Further complicating the biventricular support dilemma is the fact that the majority of RV failure can be successfully managed medically with inotropic support, pulmonary vasodilator therapy, and careful management of volume status. This makes it quite challenging to prospectively identify patients who will require a right ventricular assist device (RVAD). Configurations vary for RVADs, with either right atrial or right ventricular inflow cannulation and pulmonary artery outflow. Failure to wean from cardiopulmonary bypass mandates RVAD placement. If RV function is expected to improve, a short term RVAD can be used with plans for explant in the weeks after surgery. If RV function is not expected to recover, or if RVAD wean is not successful, the HeartWare HVAD has been used as a long term RVAD (15,16). Progressive RV failure despite medical management in the days following surgery can be more difficult to recognize and intervention is more complex. Percutaneous RVADs are available for short term support, including the CardiacAssist TandemHeart and Abiomed Impella, as well as both short and long term surgical options above. Primary RV dysfunction with relatively preserved LV function is a difficult clinical problem; HVADs have been used in this situation in limited numbers with some success (17).

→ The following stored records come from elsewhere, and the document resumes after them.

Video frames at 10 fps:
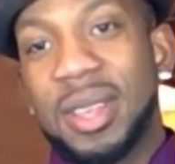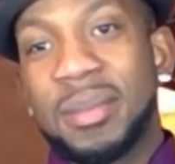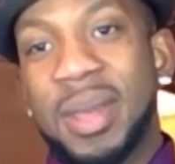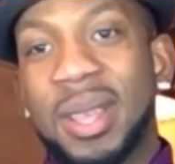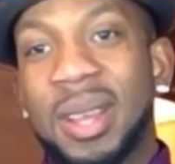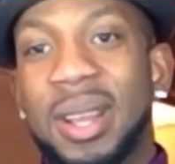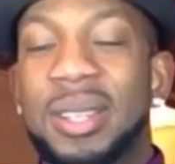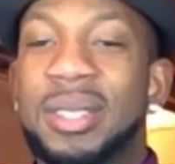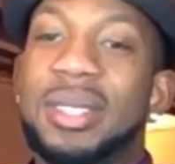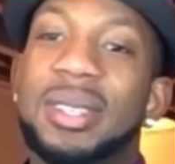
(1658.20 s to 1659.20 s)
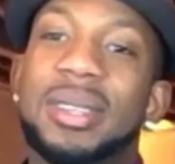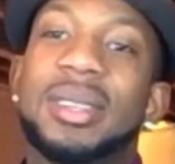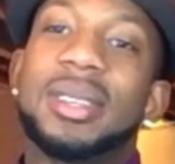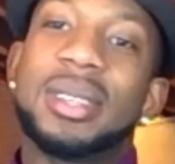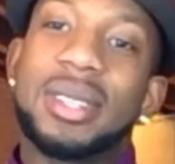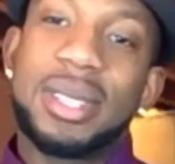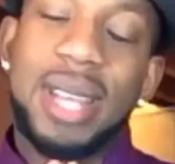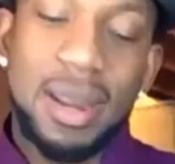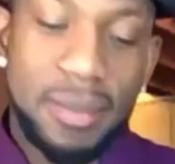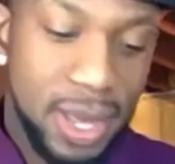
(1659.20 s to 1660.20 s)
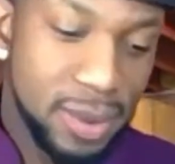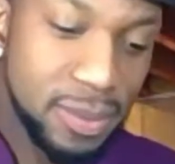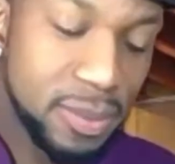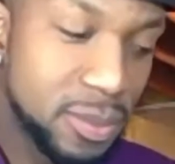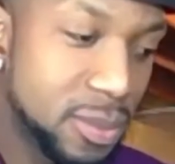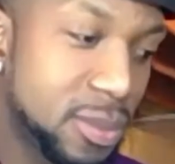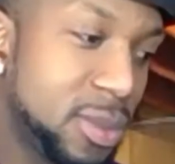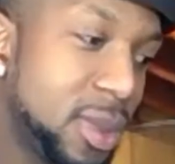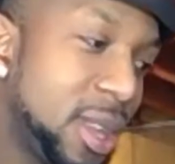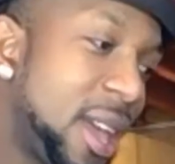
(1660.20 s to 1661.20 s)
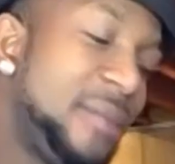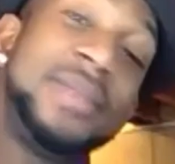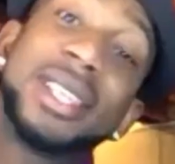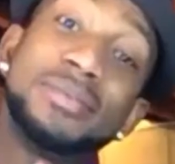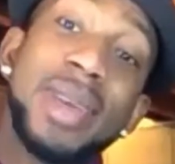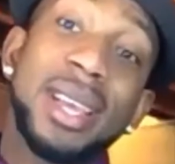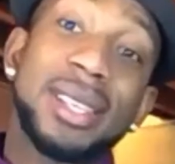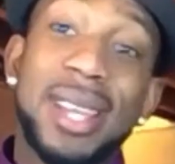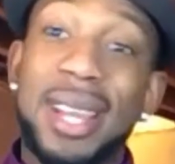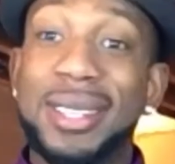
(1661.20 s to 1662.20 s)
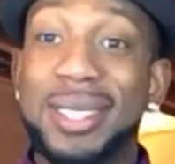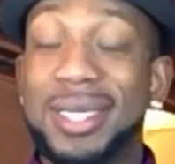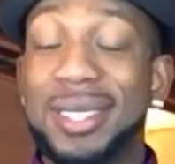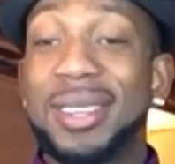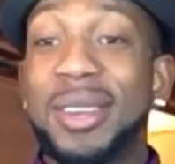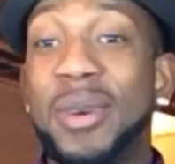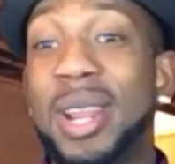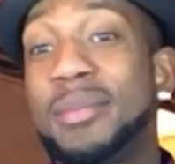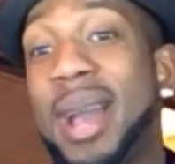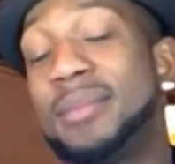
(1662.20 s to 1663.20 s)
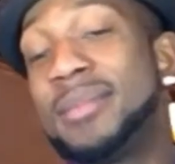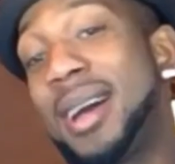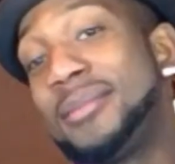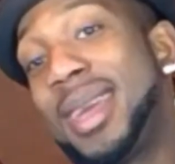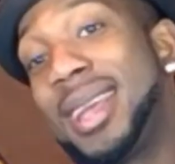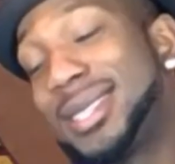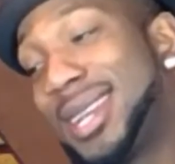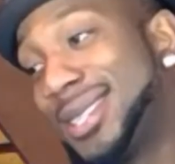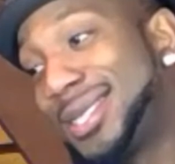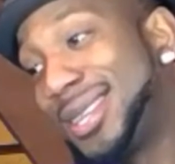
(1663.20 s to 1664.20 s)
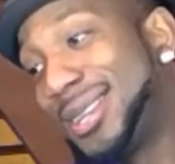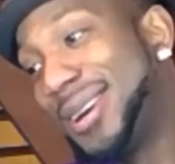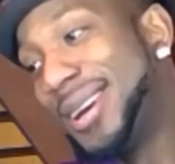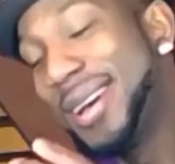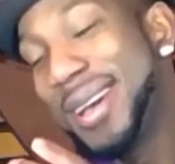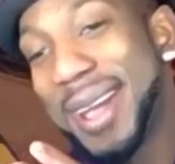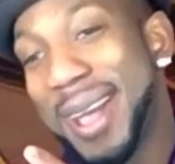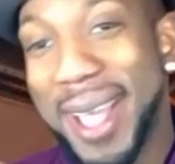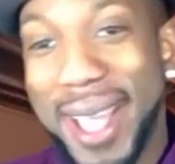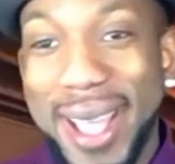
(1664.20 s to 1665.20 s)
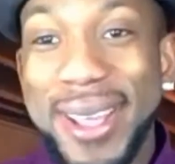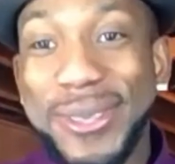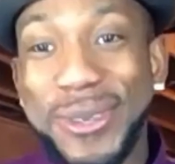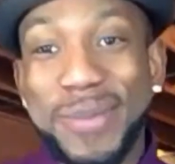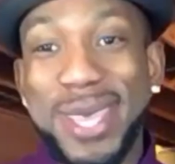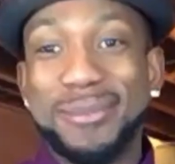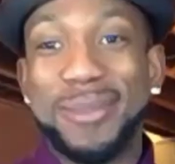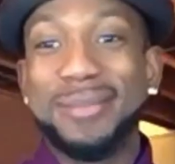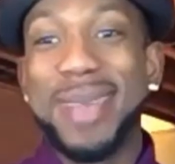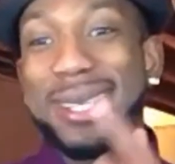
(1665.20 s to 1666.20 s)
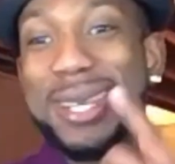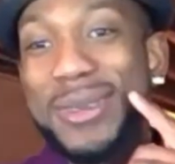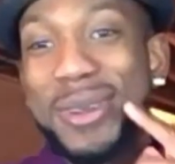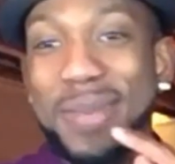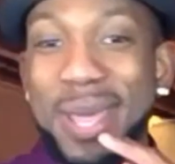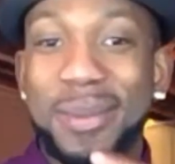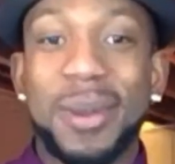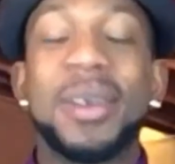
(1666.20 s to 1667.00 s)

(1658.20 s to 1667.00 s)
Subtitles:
Because tell me if this makes sense. Well, it might not make sense, to me, but it makes sense to other people.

The Syncardia Total Artificial Heart (TAH) is another option for long term biventricular support (18). Both ventricles are removed during implantation, making it a good option when LVAD or BiVAD support is problematic such as restrictive or hypertrophic cardiomyopathy, refractory ventricular arrhythmias, ventricular septal defects, and complex congenital defects. Obviously, myocardial recovery is not an option with TAH. TAH is approved by the U.S. FDA for BTT, with plans for evaluation as DT in the future.


Concomitant procedures

Patients who present for long term MCS often have associated cardiac pathology including ventricular arrhythmias and valve dysfunction. Additionally, some patients have had previous corrective surgery including replaced valves or coronary bypass grafting. When assessing cardiac disease at the time of LVAD placement it is important to consider which conditions will improve with MCS and which may worsen over time. Adding concomitant procedures at the time of VAD implantation increases operative time and may increase patient risk of adverse outcomes (19,20). As such, appropriate patient selection has been the subject of recent studies (19-25).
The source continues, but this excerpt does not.